Appeal by defendant from a judgment of the Supreme Court, Queens County (Giaccio, J.), rendered April 15, 1983, convicting him of burglary in the second degree and criminal possession of stolen property in the third degree, upon a jury verdict, and imposing sentence.
Judgment affirmed.
Defendant was not improperly denied a Wade hearing in this case because the complainant’s identification was made spontaneously and was not the product of an identification procedure arranged by the police (see, e.g., People v Logan, 25 NY2d 184, 193, cert denied 396 US 1020; People v Parente, 104 AD2d 667; People v Dukes, 97 AD2d 445).

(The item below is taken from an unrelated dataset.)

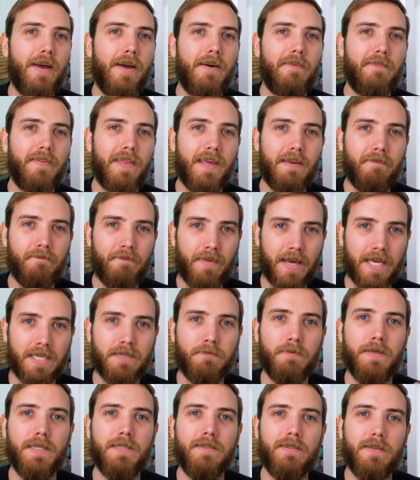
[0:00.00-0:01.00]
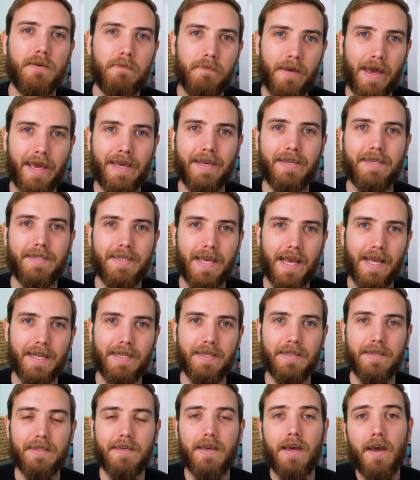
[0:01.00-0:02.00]
for the investment to make
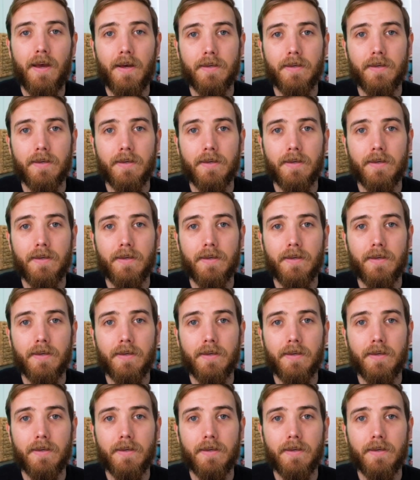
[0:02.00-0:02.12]
sense.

Additionally, both the circumstantial evidence charge and the identification charge given by the trial court were sufficient (see, People v Sanchez, 61 NY2d 1022, 1024; People v Morris, 36 NY2d 877; People v Whalen, 59 NY2d 273; People v Smith, 100 AD2d 857, 858). Defendant’s *926claim that the statute under which he was sentenced (Penal Law § 70.06) is unconstitutional is unpreserved and, in any case, is without merit (see, People v Oliver, 63 NY2d 973; People v Velasquez, 107 AD2d 726; People v Thompson, 105 AD2d 762; People v Cates, 104 AD2d 895). Defendant’s claims that his Sandoval motion (People v Sandoval, 34 NY2d 371) should have been granted in its entirety and that the sentence imposed was excessive have been reviewed and likewise are without merit. Mangano, J. P., Bracken, Weinstein and Niehoff, JJ., concur.